MILAN -- The 11-year-old boy who was rescued in a 16-hour operation that also freed his two younger brothers after the earthquake that struck the island of Ischia said in an interview with Italian media Wednesday that "it is a miracle we are all still alive."

Ciro Marmolo spoke to La Repubblica in a hospital room where he is being treated for a fracture suffered when his right foot was immobilized by rubble. Doctors say the fracture is not serious and is expected to fully heal, but the boy will be transferred to a hospital in Naples where specialists can monitor his circulation.

Ciro was hailed as a hero by officials, who praised his courage throughout the ordeal and said he helped save his middle brother, 7-year-old Mattias, by pushing him under the bed.

"It is already a lot that we are all alive," Ciro told La Repubblica in a video that had his face pixelated, in line with restrictions in Italy on publishing images of minors. "In a second phase, we need to think about a new house, our most valuable objects and our memories."

"This is the proof that God exists," he said. "It is a miracle we are all still alive."

The Toscano-Marmolo family has been left homeless by the quake that struck the northern side of the island off Naples Monday evening, killing two people including one of their neighbours.

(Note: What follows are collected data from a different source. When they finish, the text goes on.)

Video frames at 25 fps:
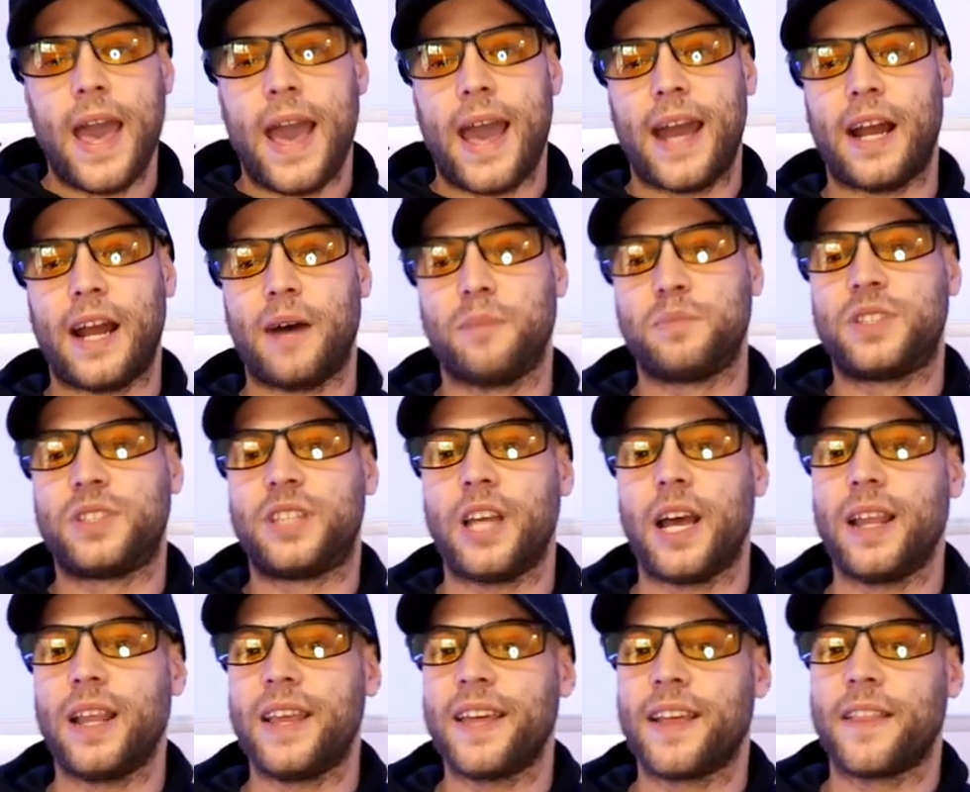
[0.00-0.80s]
And I'm
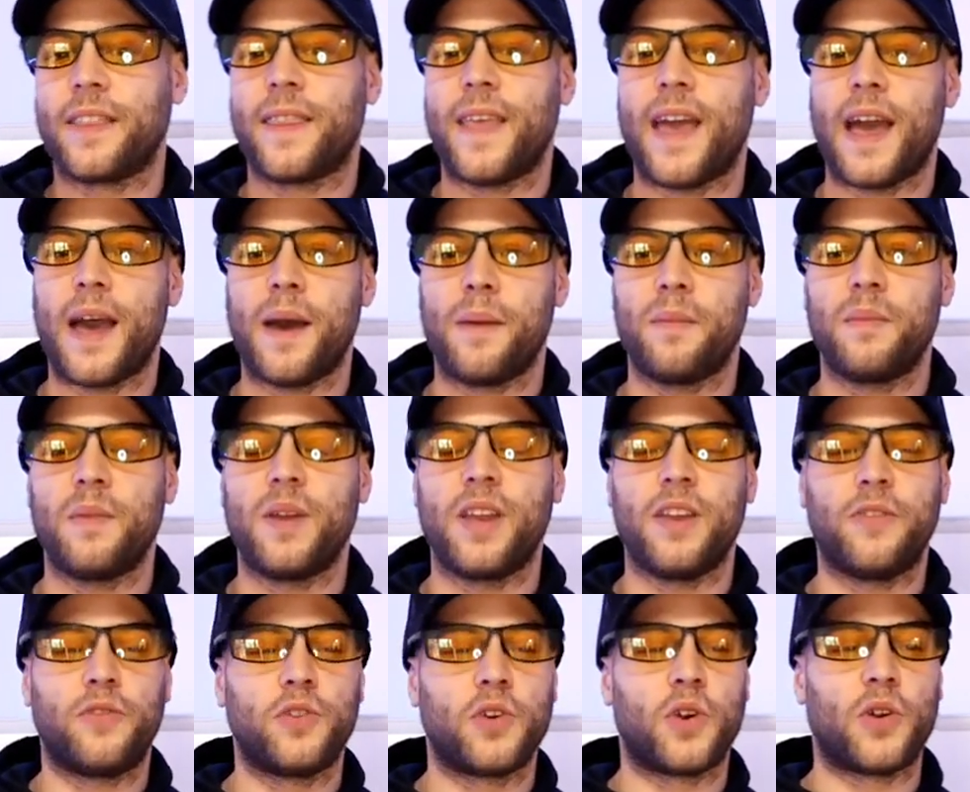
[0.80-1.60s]
telling them,
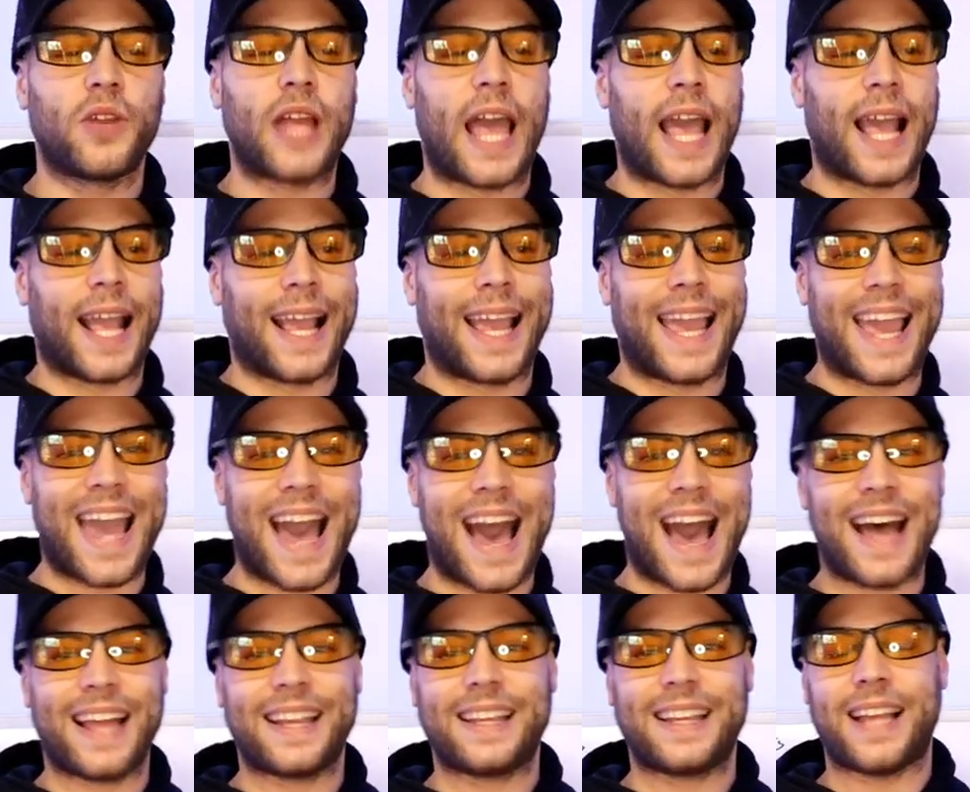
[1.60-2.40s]
if you don't
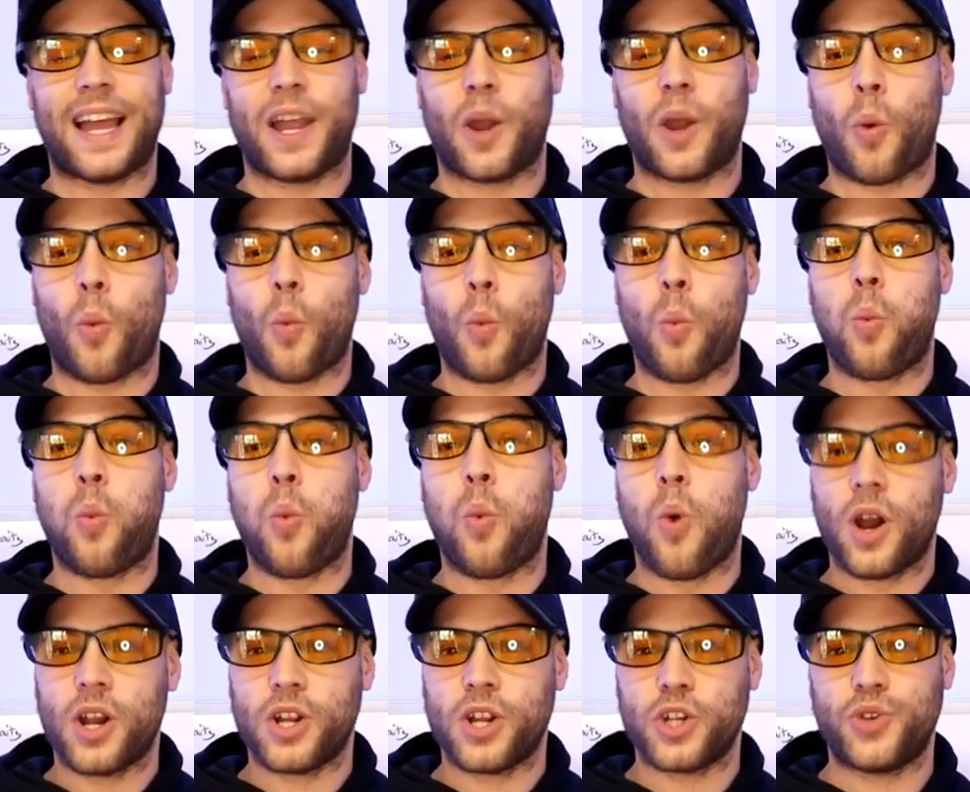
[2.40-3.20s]
get like
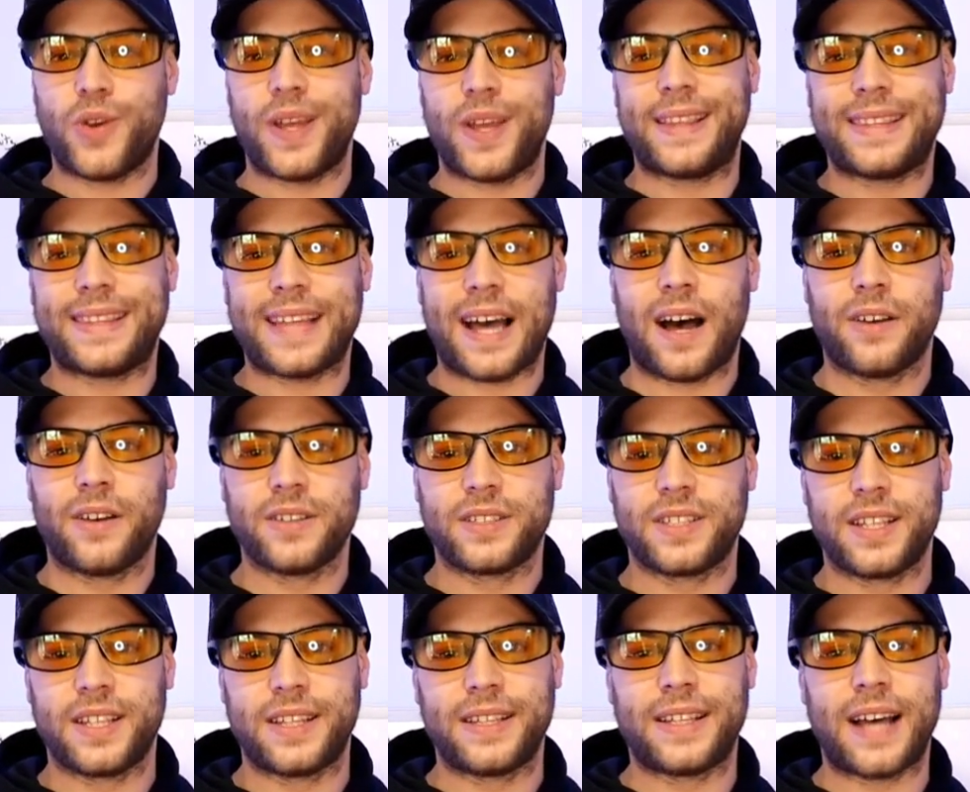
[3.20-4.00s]

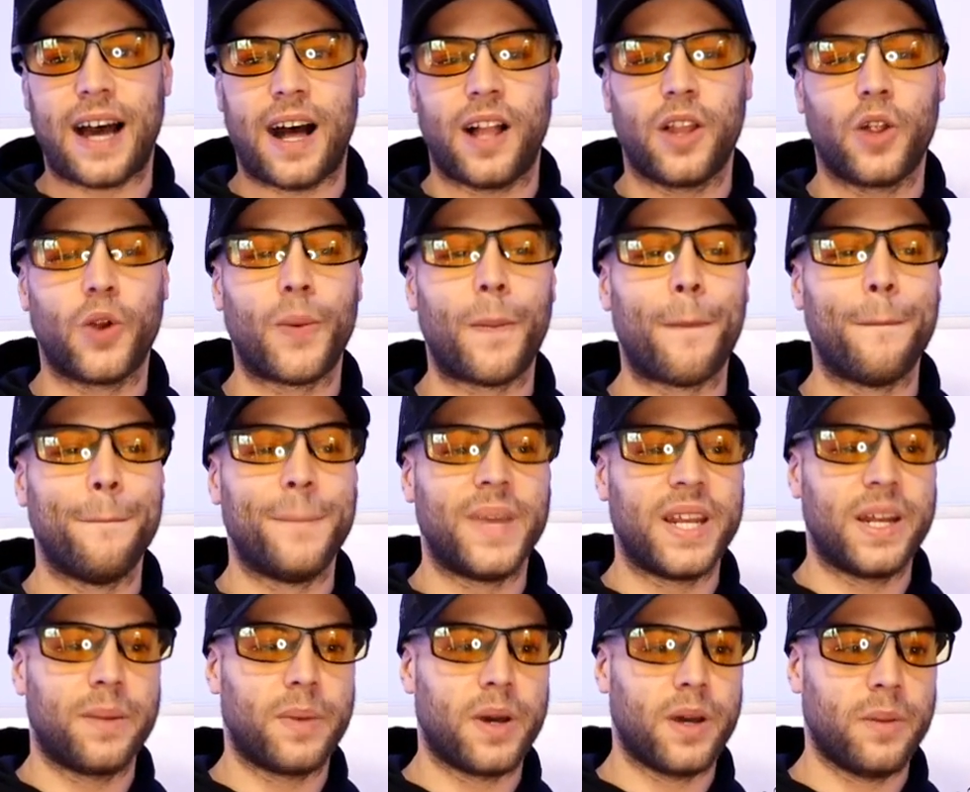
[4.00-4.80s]
$100,000
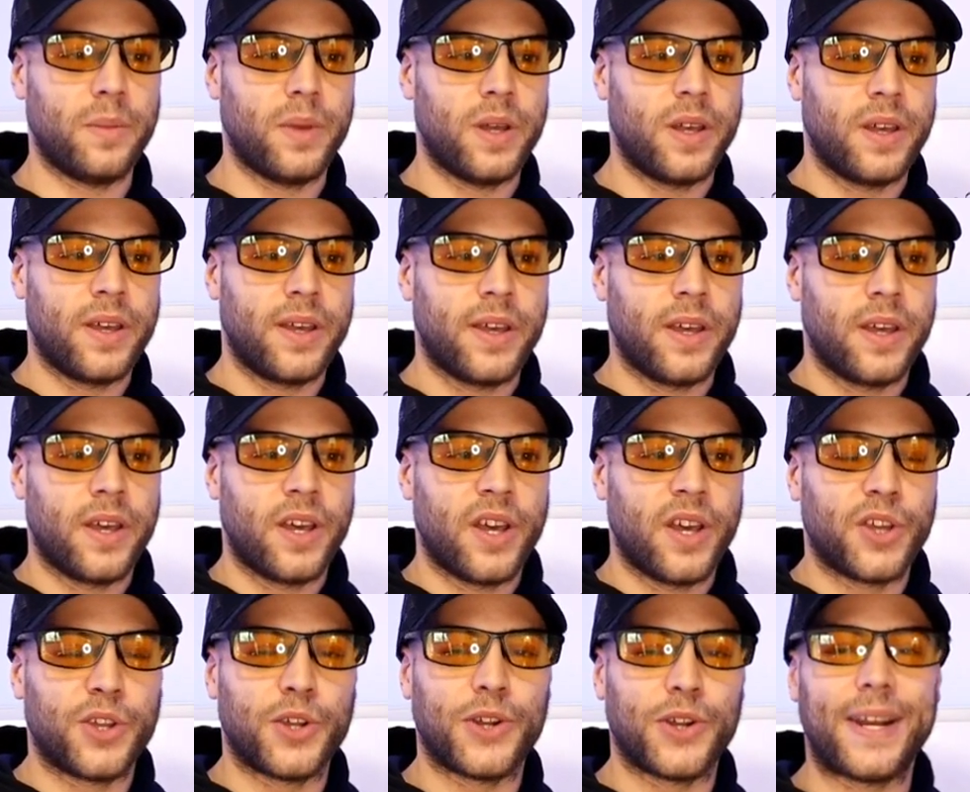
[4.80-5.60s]
minimum,
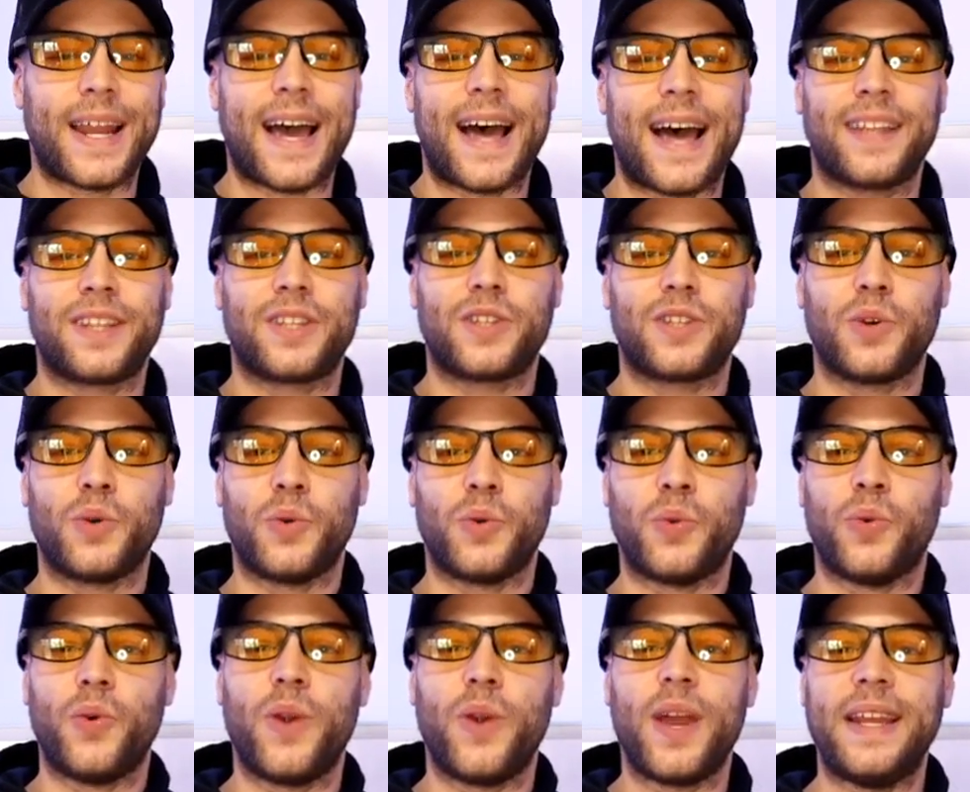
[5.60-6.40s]
you're not
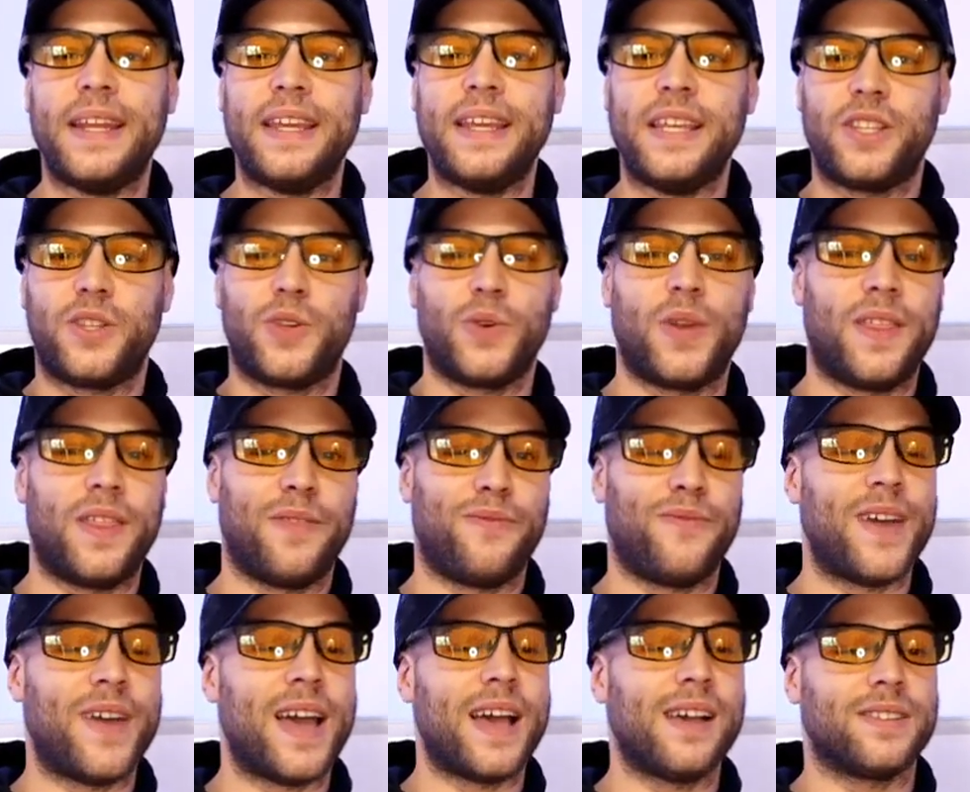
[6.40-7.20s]
ready to
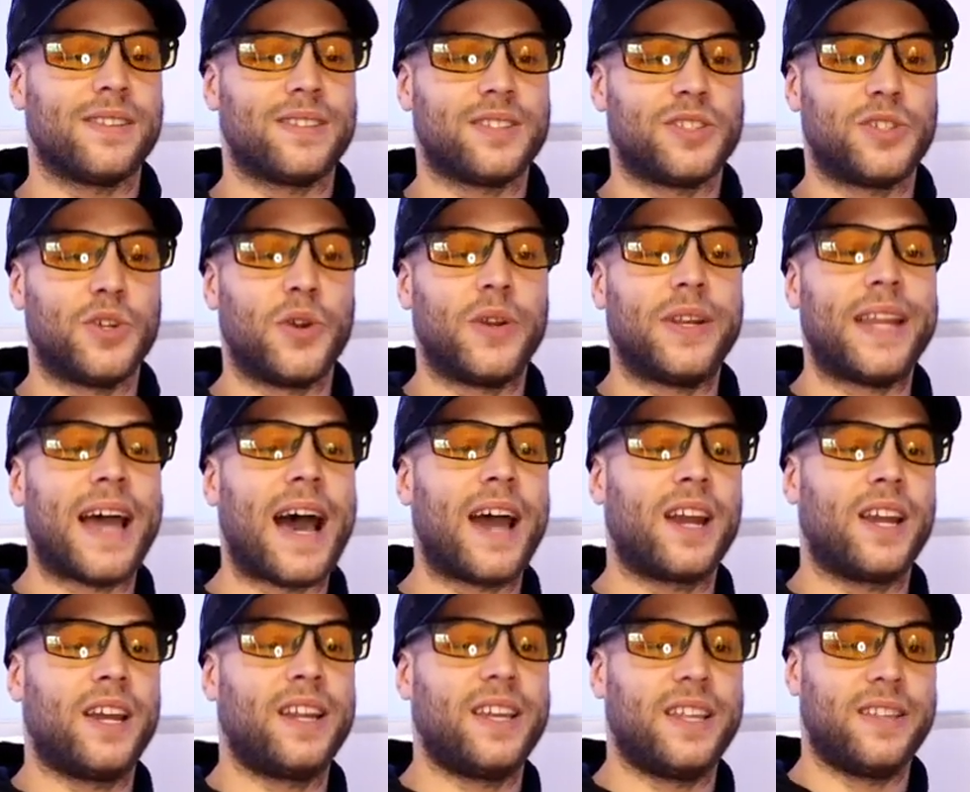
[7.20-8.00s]
invest. You're
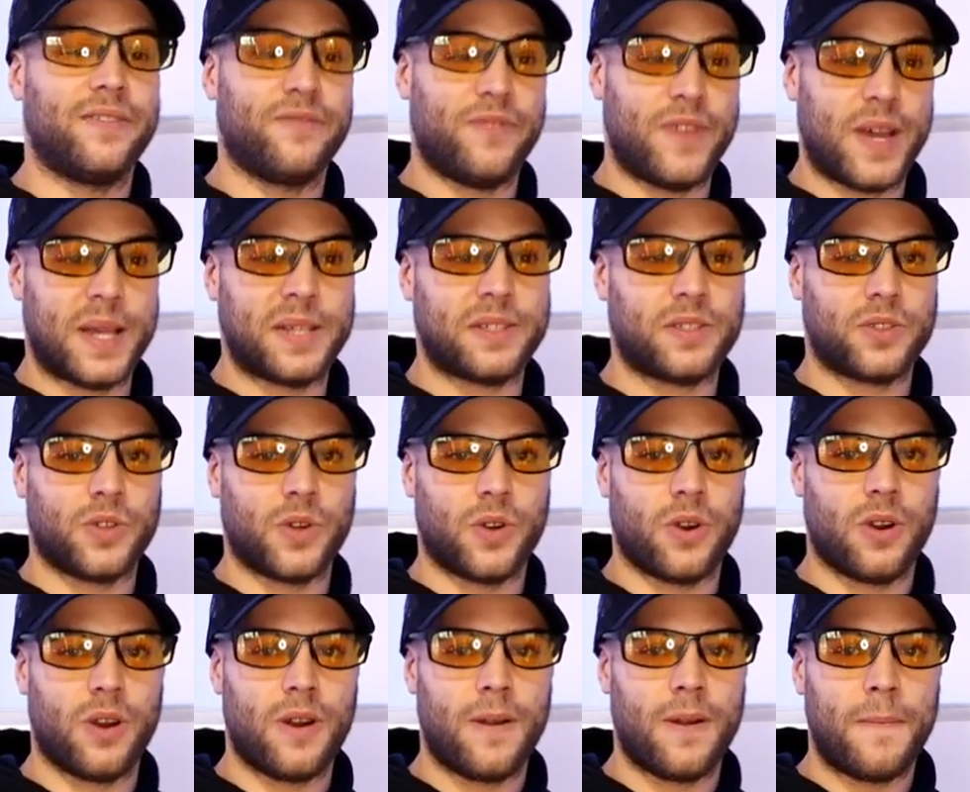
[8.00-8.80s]
not an
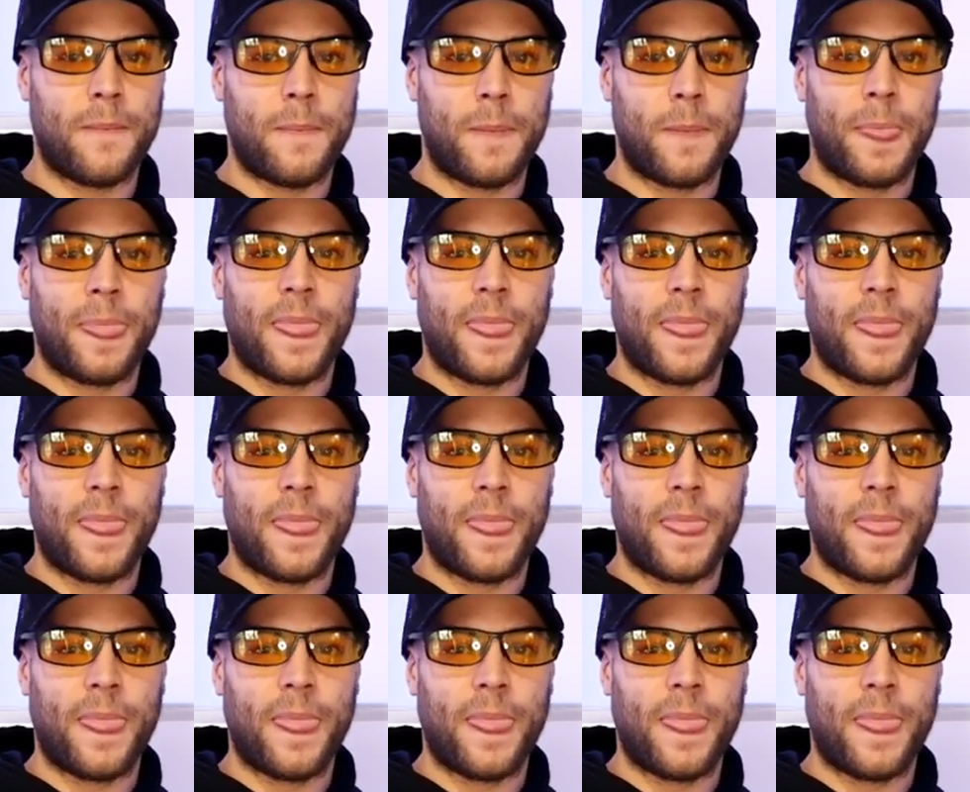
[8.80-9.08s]
investor.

While the boys' mother and the step-father of the two older boys were quickly brought to safety after the Monday evening quake, it took dozens of firefighters working overnight to free first 7-month-old Pasquale after seven hours, Mattias another seven hours later and finally Ciro.

Ciro said that rescuers stayed upbeat throughout the operation, telling them not to worry and that help had arrived.

The last thing he remembered during the ordeal was waking up after having fainted, and seeing what had been a small hole now large.

"My brother wasn't there anymore, and I had an oxygen mask on my face," he said. "Then with a rope, they pulled me up, all of them, slowly, slowly. Then there were all the people, friends, relatives, at the ambulance and they gave a huge round of applause."

Doctors said that Mattias would be released from the hospital on Wednesday but that the boys' mother, Alessia, and baby Pasquale will remain until the family has a new place to live.

"Even if this is hospital and not a place to recuperate, it seemed terrible to put on the street a pregnant mother who suffered all that she has suffered, and is in an unusual psychological situation," Dr. Giuseppe Parisi told reporters in Ischia.

Authorities have organized emergency shelter, which housed 200 people on Tuesday night, down from 2,600 the night of the quake. It was not clear where Mattias and his step-father, Alessandro Toscano, would be staying in the meantime, but Mattias' and Ciro's biological father and other family members have been present throughout the ordeal.

During his general audience on Wednesday, Pope Francis offered prays for the victims and those who lost their homes in the Ischia quake, which came just days before the one-year anniversary of a much stronger, 6.2-magnitude quake that destroyed several towns in central Italy, killing nearly 300 people.

Nicole Winfield in Rome contributed.